Laissez-faire

Sei fazer um ótimo arroz. Tão maravilhoso que antes de comer, encaro cada grão me perguntando como sei fazer tão bem aquilo. Fiz para uma amiga, há alguns dias. No meio do arroz, perguntei se ela conseguia me imaginar casada com alguém. Não consegue. Ultimamente, tenho falado tanto em casamento que não sei mais nem o que isso significa. E acho que não quero saber. Fiquei triste por ela não me imaginar com alguém porque embora eu também não imagine, é meio esquisito que outras pessoas concordem que eu só sou completa sozinha. Deu vontade de sair correndo no meio da rua e pedir alguém em casamento. Mentira. Não deu vontade de nada. 
Não estou conseguindo escrever esse texto porque tem um monstro gigante ao meu lado. Rosa, peludo e macio. Estamos brincando de jogo da velha. Ele é maior que eu, como a maioria das coisas, pessoas e tudo. A maior parte do que existe no mundo é maior que eu. Ele (o monstro) vai querer cuidar dos meus pés, da minha visão, mãos e eu não queria querer ser controlada, mas... Eu não consigo escrever esse texto porque dois metros de altura rosa estão dizendo que têm quase certeza que vão voltar a morar comigo. Estou emocionadinha. 
Como eu poderia me negar a ter paz? Que graça tem em ver sentido nas músicas e nos filmes para o resto dos tempos? Nem tudo tem sentido. E, sim, a gente faz uma porção de coisas só por fazer. E é normal, sim. A anormalidade das situações são geradas pela nossa própria dança descontrolada. A gente dança em ritmo de epilepsia sem música nenhuma e enfia na cabeça que estamos no meio de um terremoto. Nós somos engraçados, nós somos uma gracinha. 
Não estou entendendo nada, mas dá pra notar que algumas coisas eu sei fazer tão bem quanto a besteira de um arroz. Não faço ideia de como consigo ser tão expert em dizer "tchau" sem a menor cócega na unha.
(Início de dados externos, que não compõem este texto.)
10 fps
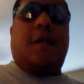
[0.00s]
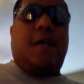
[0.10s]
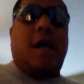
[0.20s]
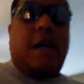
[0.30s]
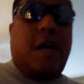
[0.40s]

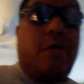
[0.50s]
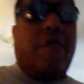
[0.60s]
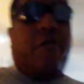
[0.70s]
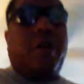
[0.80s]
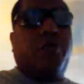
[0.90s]
yeah, I can't
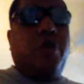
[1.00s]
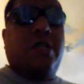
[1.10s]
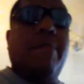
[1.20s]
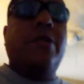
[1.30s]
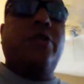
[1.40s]
wait for next
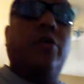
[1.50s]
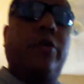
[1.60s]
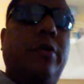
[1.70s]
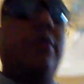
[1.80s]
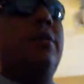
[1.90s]
week's episode.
Mas consigo quando seguro na mão dessa criatura tão gigante que não passa de mim mesma. 
Eu não sei se as coisas voltaram ao normal, mas sei que o barulho parou e também a agonia. E o fato de não conseguir escrever sempre será o melhor sinal de que estou bem, por mais incoerente que isso seja, já que o texto já está ficando longo. E a parte mais bonitinha é que fui me buscar lá em Mercúrio e agora estamos todas nós aqui e hoje eu não tenho nem vontade de dormir de tão bem que me sinto por estar completa depois de tanto tempo. Parece que prendi a respiração por meses e, de repente, da noite para a mesma noite, estamos aqui respirando. Sem precisar quebrar alguém, sem precisar montar alguém. 
Deixo que tanta loucura barata me engula porque elas são caras para mim. Talvez eu tenha problemas reais na epífise, mas deixei que alguém me ditasse que eu preciso acordar cedo todos os dias, aí, se não acordo, passo o resto do dia me sentindo um lixo. E tudo isso porque alguém disse que eu seria um lixo se eu acordasse tarde. Sou uma gracinha influenciada pelo papai. Linda! Deixei também que eu acreditasse que tenho uma atmosfera sombria cheia de chumbo. Isso porque outro alguém disse. E penso nessas coisas todos os dias, achando que acredito em homens doidos que não fizeram biópsia da minha epífise ou da parte frontal da minha cabeça. Parou pra pensar que talvez eu seja agressiva por ter um problema na parte anterior da cabeça? Não, nem quer saber, só diz. E eu, como uma pata doida, acredito. E depois paro.
Depois quando? Depois agora? Será que eu parei agora? Cadê o caminhão que eu tinha engolido? Mas que loucura, hein, meninos? 
Meninas, não vão embora pela manhã, abram suas malas, a casa é nossa e de mais ninguém por um tempo enorme, a gente garante. Ou, pelo menos, tenta.